Aşk ve Nefret

Aşk ve Nefret

Aşık olma hali, çok yoğun duyguların yaşandığı, benliğin unutulup tamamen karşındakine odaklanıldığı ve partnerin kişinin kafasındaki bir şablona göre biçimlendirildiği bir illüzyon halidir. Kişi, partnerini bilinçaltındaki ihtiyaçlarına göre idealleştirir ve buna gerçekmiş gibi inanır veya inanmak ister. Ayrıca ilişkilerin ilk zamanlarında, kişiler zayıf ya da beğenmedikleri yönlerini partnerlerine göstermek istemez ve karşı tarafta iyi bir izlenim yaratmaya çalışırlar. Oysa ilişki ilerledikçe çiftler kendilerini  daha rahat hissetmeye, açık olmaya ve zayıf yönlerini de ortaya koymaya başlarlar. Her ne kadar  bu durum doğal bir süreç olsa da partnerini idealize etmiş, kafasında onunla ilgili büyük hayaller kurmuş kişi için büyük bir hayal kırıklığı yaratır. İşte o noktada en az aşk kadar yoğun bir duygu olan nefret ortaya çıkar. İyiyken çok iyi, kötüyken çok kötü olunur... Ta ki bu kısır döngü ve didişme inceldiği yerden kopana kadar. İlişkiyi bu şekilde uç duygularda yaşamak toplumumuzda yaygın olmakla beraber hiç sağlıklı değildir çünkü iki taraf da çok yıpranır. Düşük özgüvenli kişiler devamlı partnerleri tarafından kabul görüp görmedikleri konusunda endişelenirler. İyi zamanlarında partnerlerini idealize eder, onlara güvenle yaklaşır ve tüm iyi nitelikleri onlara yansıtırlar. Oysa partnerleri istedikleri gibi davranmadığında ya da mükemmel olmadıkları işaretini verdiğinde bir anda madalyon tersine döner ve tüm kötü özellikler bu sefer nefret şeklinde yansıtılmaya başlar; kişi kendini acı çekmekten ve zayıf görünmekten korumakta, geri çekmektir.

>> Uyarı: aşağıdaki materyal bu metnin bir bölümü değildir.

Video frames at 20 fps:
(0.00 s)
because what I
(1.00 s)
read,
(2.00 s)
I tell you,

Ayrıca aşk-nefret döngüsünün sıkça yaşandığı ilişkilerde egolar da çok fazla rol oynar. Özgün benliğiyle var olamayan ve egosu çok kırılgan olan kişi kendilik değerini partnerinden gelecek olan ilgi ve sevgiyi ölçer. Fakat partner bunu ona her daim veremeyeceği için bir noktada aşk yakıcı olacak ve açı çeken ego nefreti oluşturacaktır. Oysa sağlıklı bir ilişki tarzında öncelikle düzgün bir duygu-mantık dengesi vardır. Kişi partnerinin özelliklerini en başından beri gerçekçi bir süzgeçten geçirir ve onu olduğu gibi kabul eder. Dalai Lama'nın Mutluluk Sanatı isimli kitabında da dediği gibi eğer hayat boyu sürecek tatminkar bir ilişkiniz olsun istiyorsanız partnerinizin yüzeysel özelliklerine önem vermekten ziyade (dış görünüşü, parası, bitirdiği okul vs.) onun bir insan olarak özgün doğasını anlamaya ve onunla bu derinlikte paylaşımda bulunmaya çalışın.

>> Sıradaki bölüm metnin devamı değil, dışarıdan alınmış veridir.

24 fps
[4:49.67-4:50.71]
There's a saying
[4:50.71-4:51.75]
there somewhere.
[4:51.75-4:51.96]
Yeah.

Şirin Hacıömeroğlu Atçeken, Uzman Psikolog - DBE Yetişkin ve Aile Psikolojik Danışmanlık Merkezi

Benzer İçerikler :

NEDEN BAŞARIDAN KORKARIZ?

“Başarısızım.” Ve “Hedefime ulaşamadım.” Düşünceleri arasındaki farkı anlayabilmek çok önemlidir. Birçok dahi, ünlü olmadan önce ...

İlişkilerdeki Bir Numaralı Olumsuz Döngü Nasıl Kırılabilir?

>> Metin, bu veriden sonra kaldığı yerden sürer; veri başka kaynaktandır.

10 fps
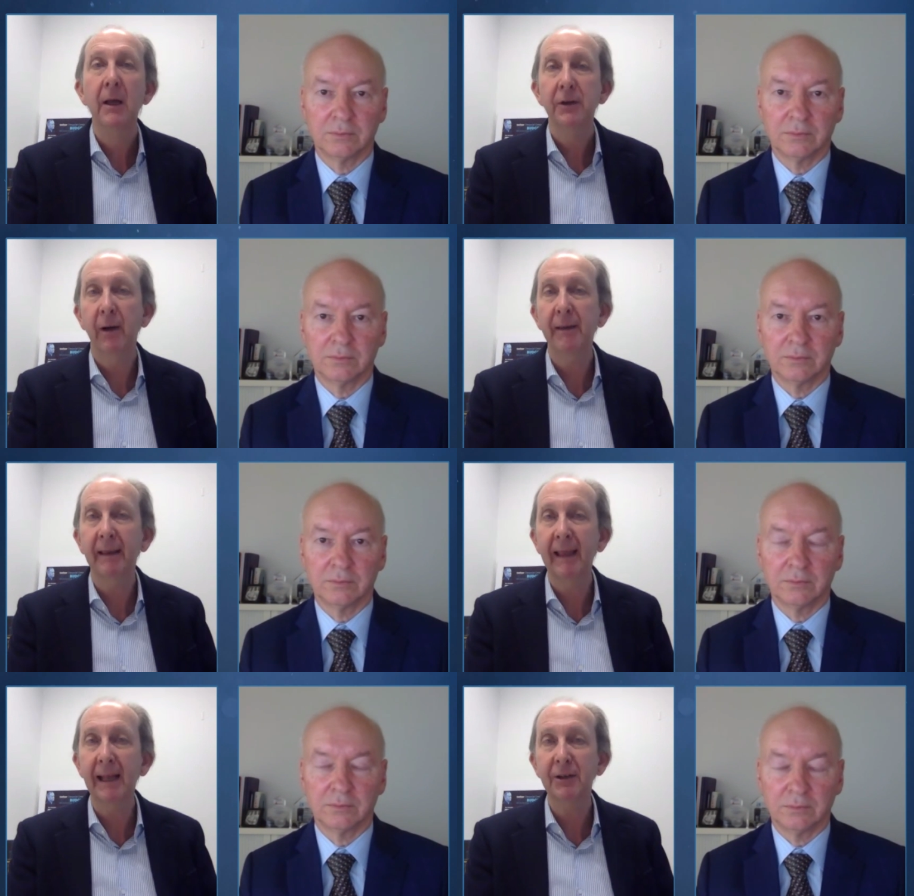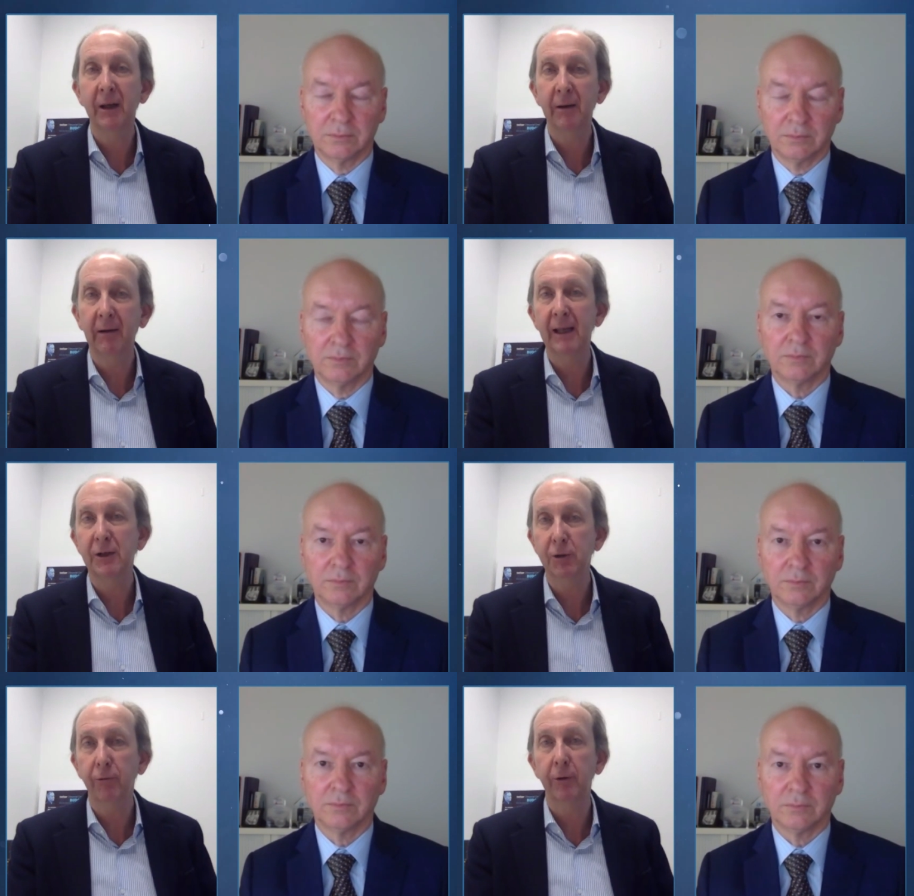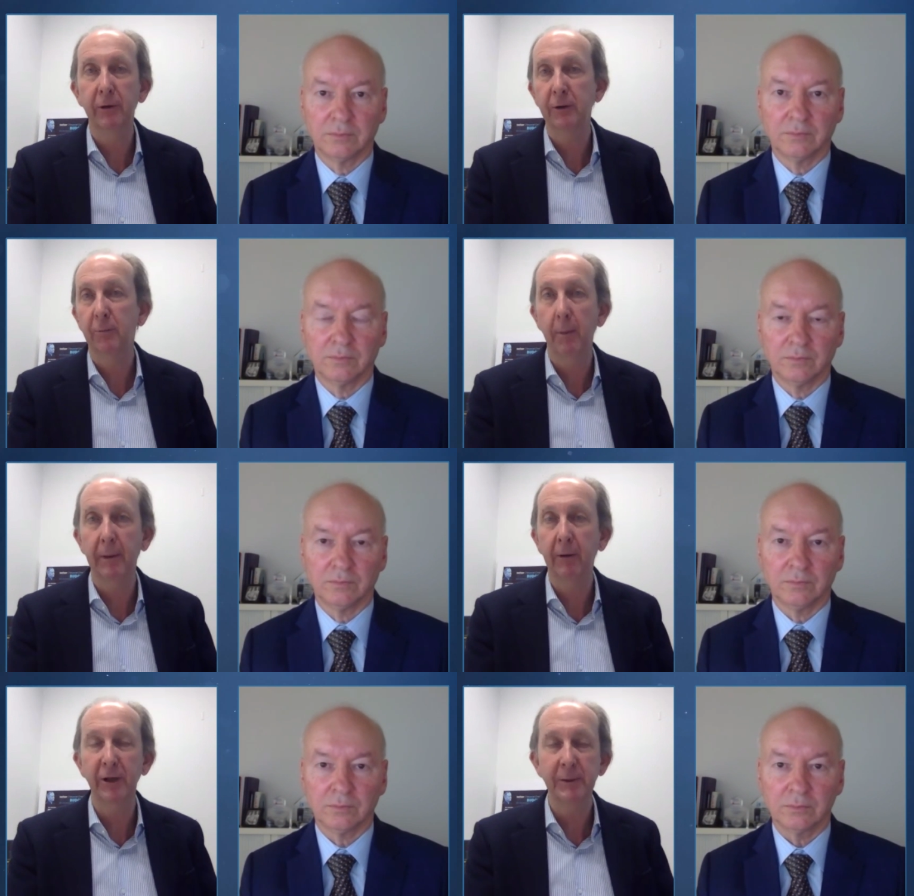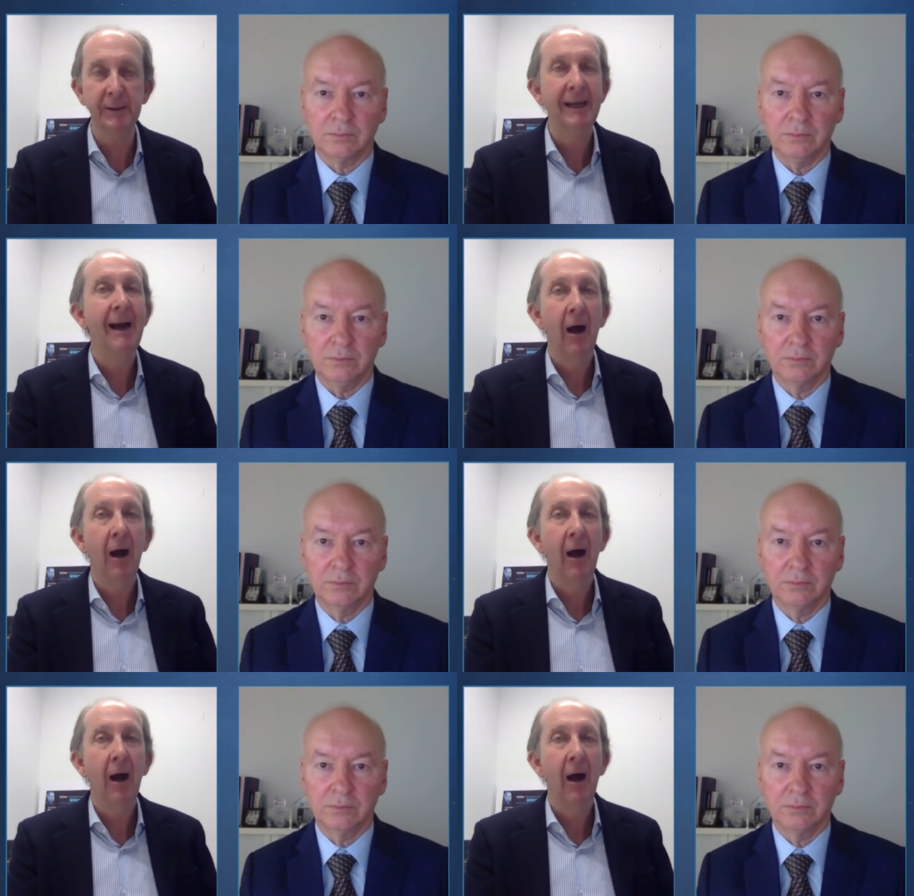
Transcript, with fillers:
Speaker 1: So I think that's going to get us through until probably Christmas.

Çiftler arasındaki ilişki dinamiklerinden en problemli olanlardan birisi de kovalayan-çekinen “dansından” oluşur. Evlilik danışmanlığı yaptığım ...

İSTİSMAR EDİLDİĞİNİZ VE ŞİDDET GÖRDÜĞÜNÜZ BİR İLİŞKİDEN SONRA İYİLEŞMENİN YOLLARI

Yakın zamanda istismar edildiğiniz bir ilişkiyi sonlandırdıysanız zaten yapılması gereken en zor işi başarmışsınız demektir: Ayrılmak! Psikolojik ve fiziksel ...

Ne Kadar İyimsersiniz? Kendinizi Hemen Test Edin.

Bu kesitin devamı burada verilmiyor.